> EXERCISE PROMPT:
Go through the listing that follows and write it out exactly. Drop the pictures.

[MATERIAL SHOWN — start]

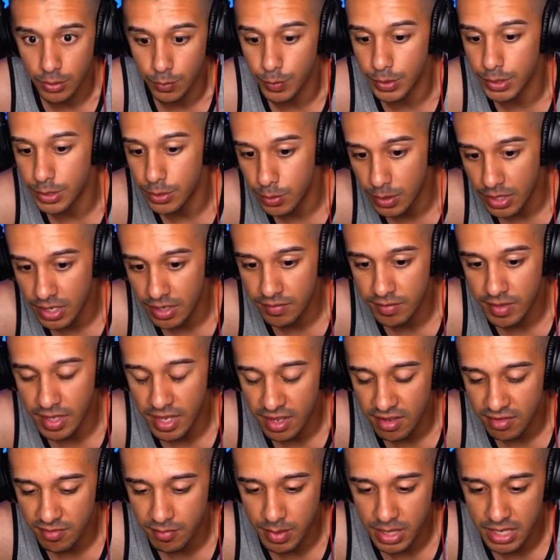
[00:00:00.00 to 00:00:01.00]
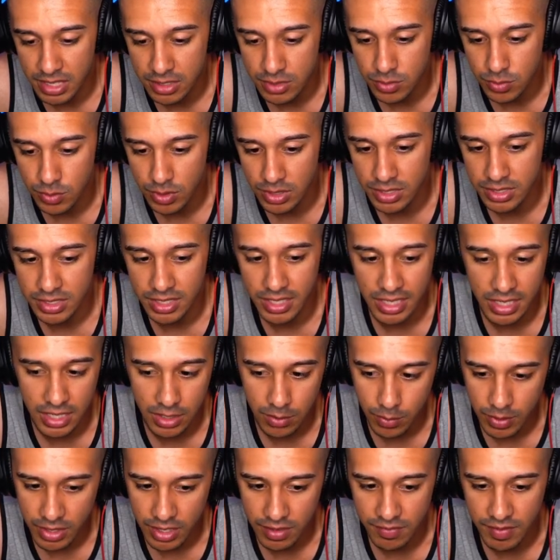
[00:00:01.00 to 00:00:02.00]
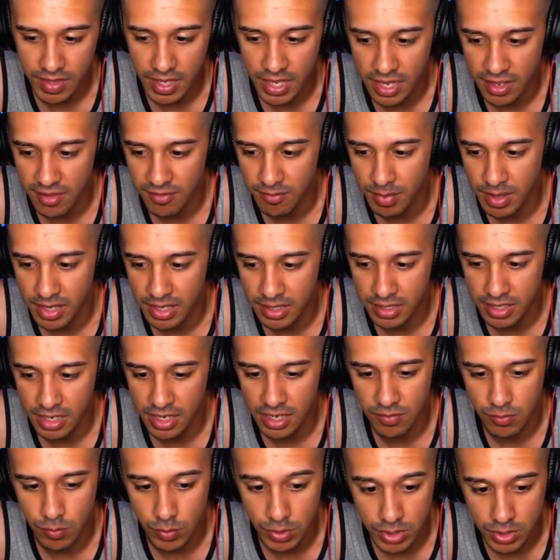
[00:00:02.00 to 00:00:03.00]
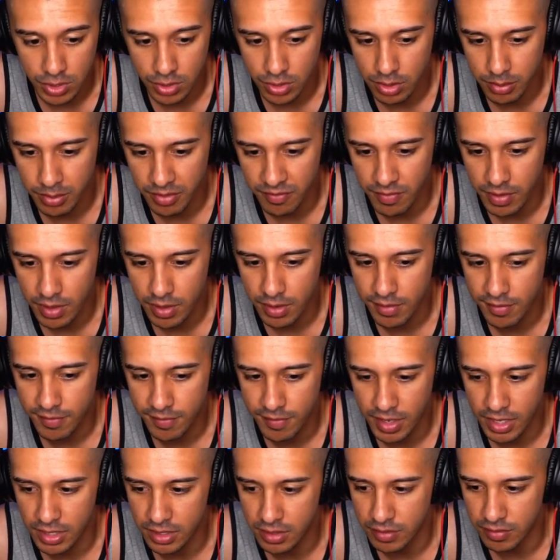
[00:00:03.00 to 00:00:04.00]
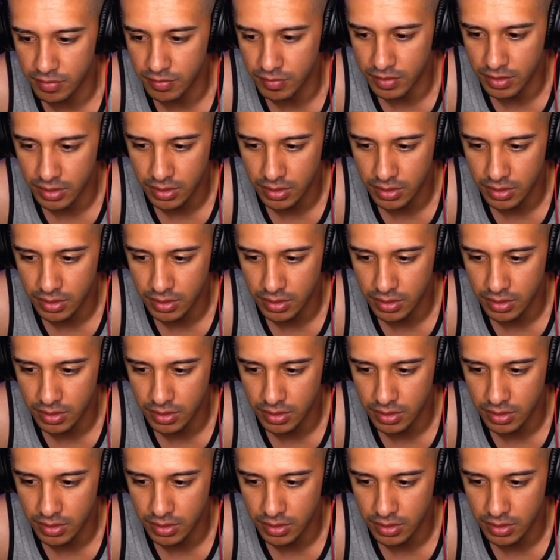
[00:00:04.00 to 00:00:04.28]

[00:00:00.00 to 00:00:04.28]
do have the halfback stretch and we have the halfback dive, which are going to be very effective.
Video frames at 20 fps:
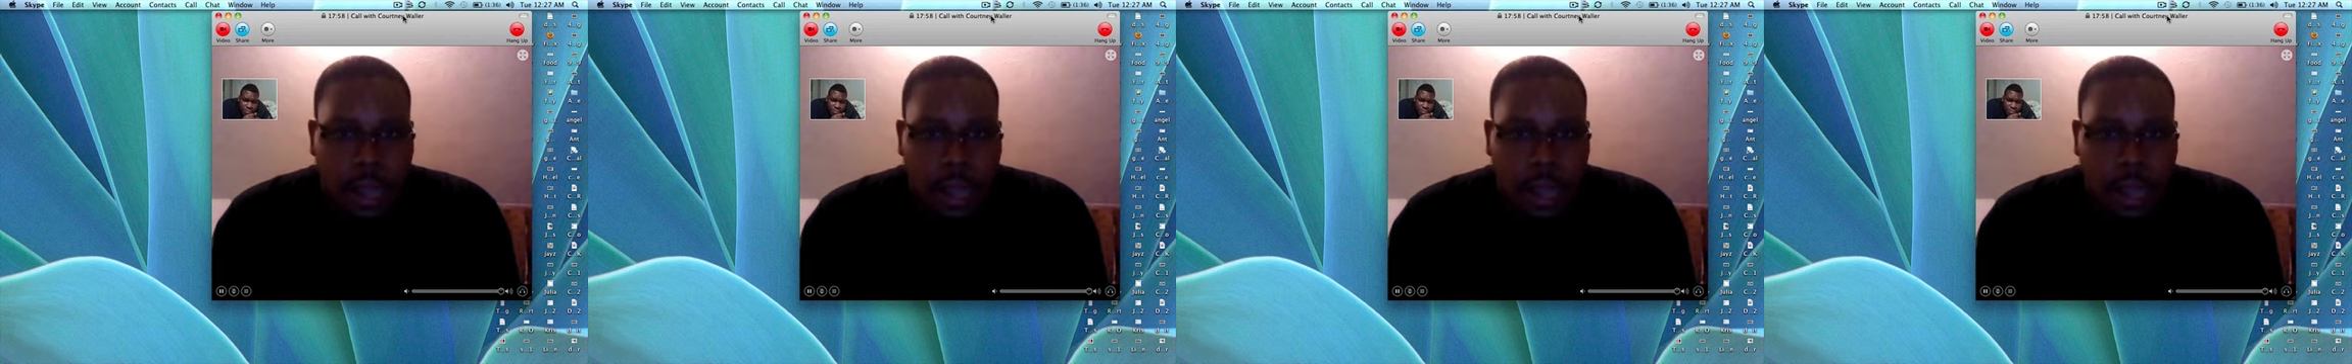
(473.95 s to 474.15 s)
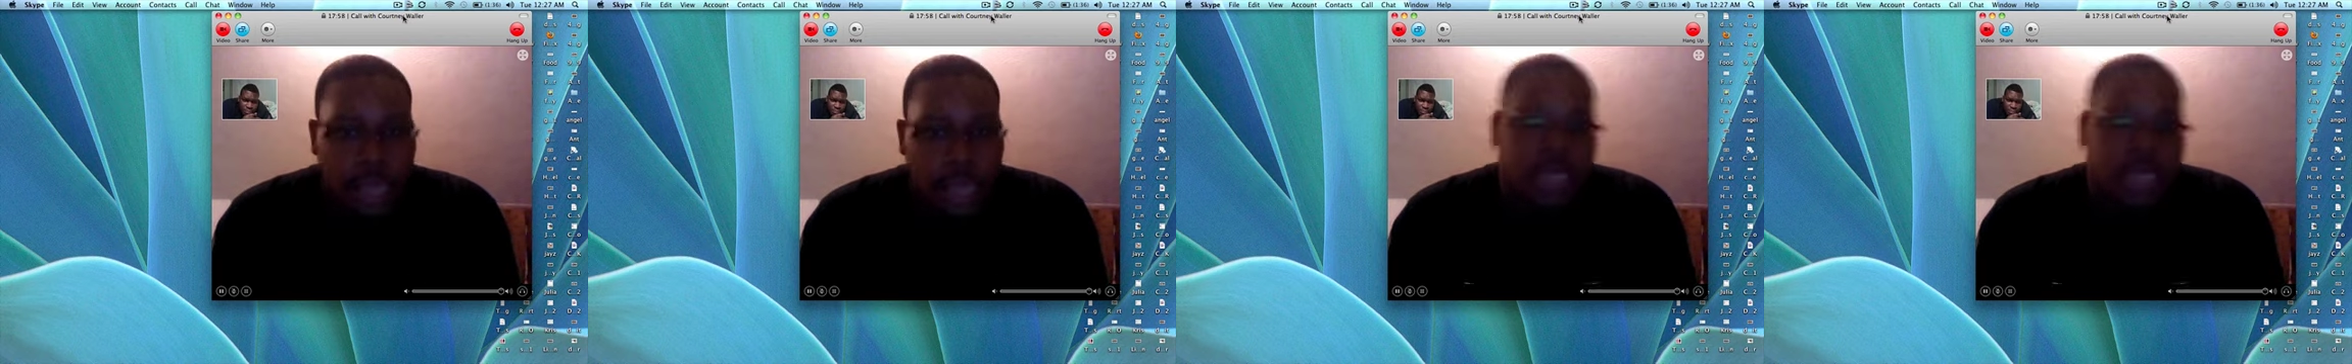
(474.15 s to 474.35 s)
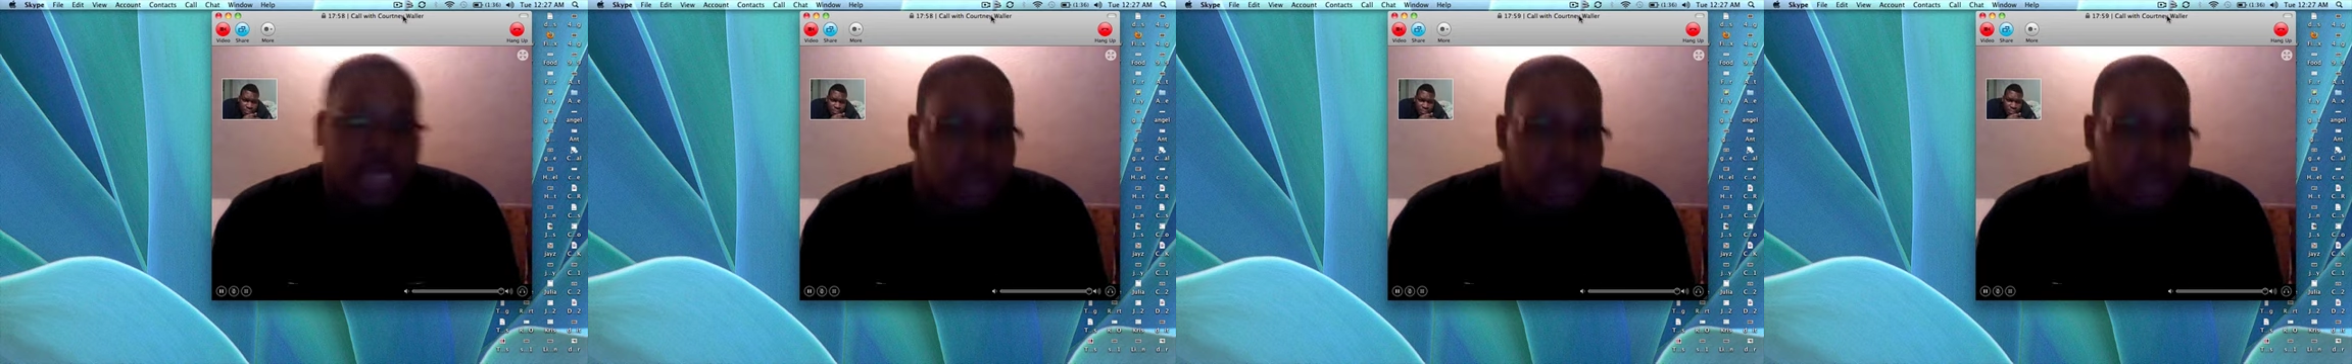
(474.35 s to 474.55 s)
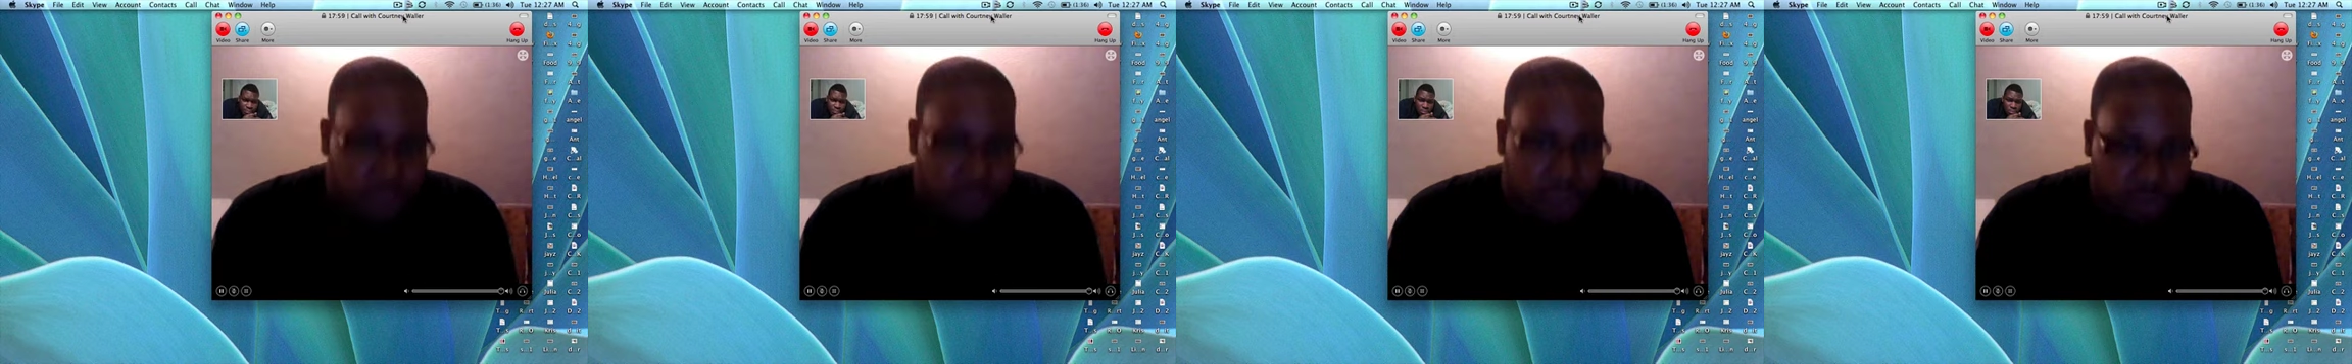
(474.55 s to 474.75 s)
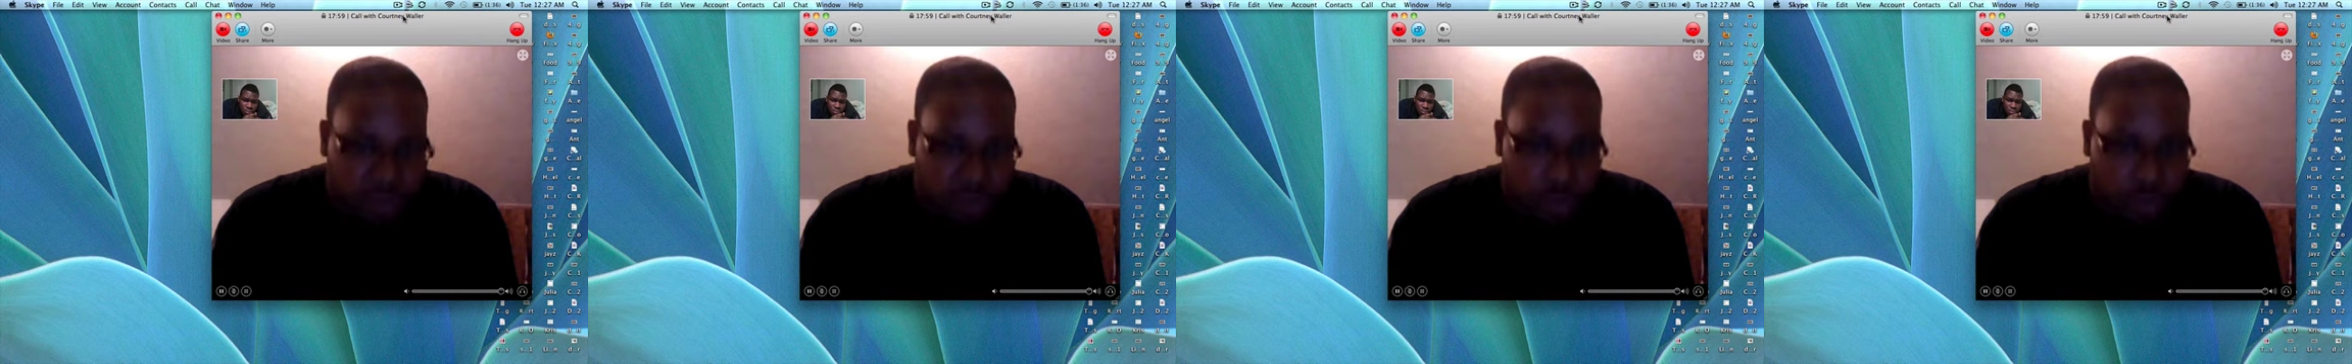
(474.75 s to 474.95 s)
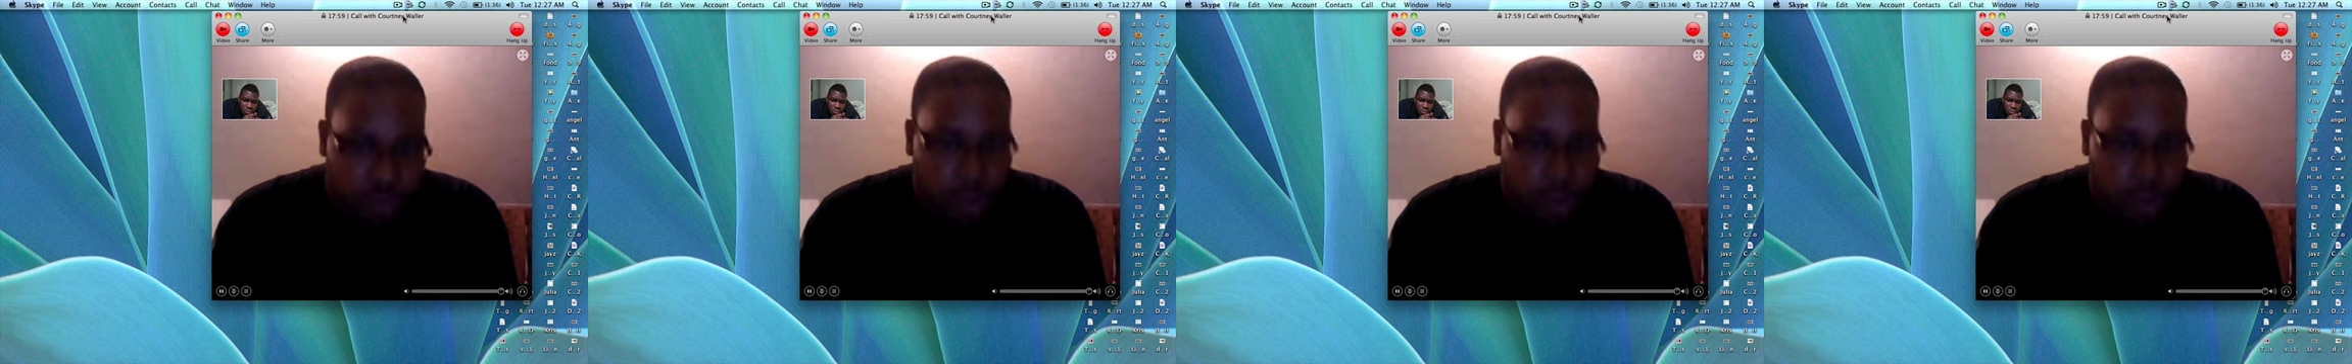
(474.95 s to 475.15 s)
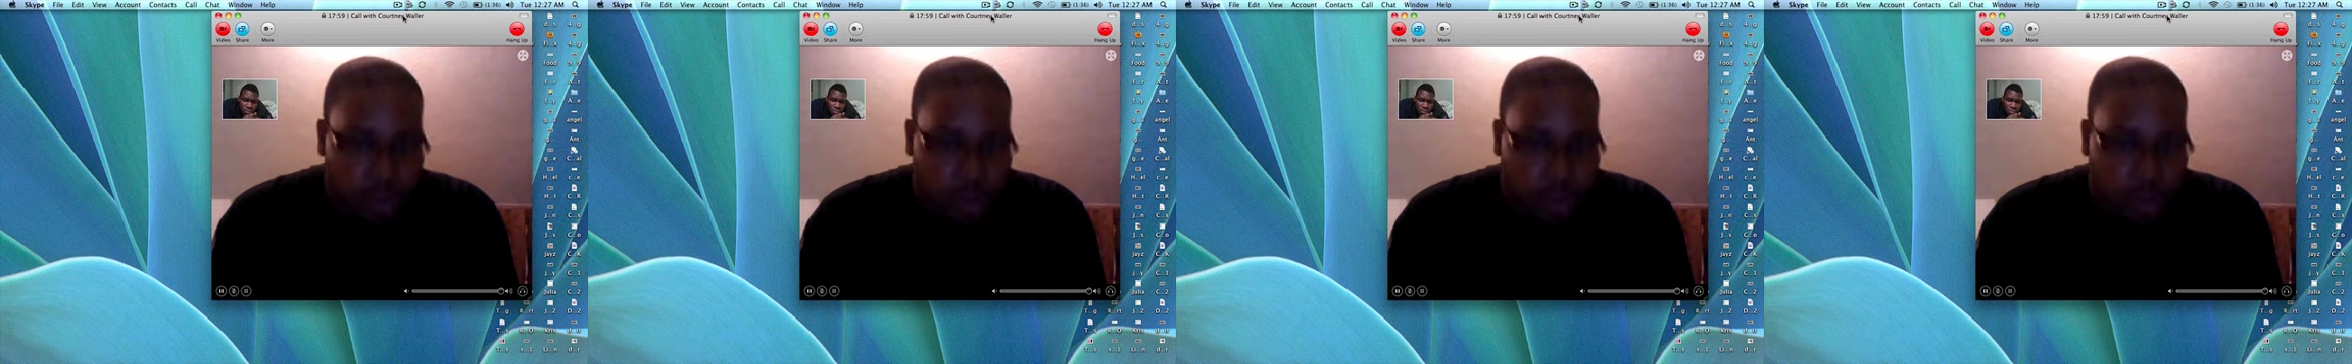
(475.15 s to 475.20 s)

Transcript: I got some respect for him,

[MATERIAL SHOWN — finish]

> SOLVED EXERCISE:
[00:00:00.00 to 00:00:01.00]
[00:00:01.00 to 00:00:02.00]
[00:00:02.00 to 00:00:03.00]
[00:00:03.00 to 00:00:04.00]
[00:00:04.00 to 00:00:04.28]

[00:00:00.00 to 00:00:04.28]
do have the halfback stretch and we have the halfback dive, which are going to be very effective.
Video frames at 20 fps:
(473.95 s to 474.15 s)
(474.15 s to 474.35 s)
(474.35 s to 474.55 s)
(474.55 s to 474.75 s)
(474.75 s to 474.95 s)
(474.95 s to 475.15 s)
(475.15 s to 475.20 s)

Transcript: I got some respect for him,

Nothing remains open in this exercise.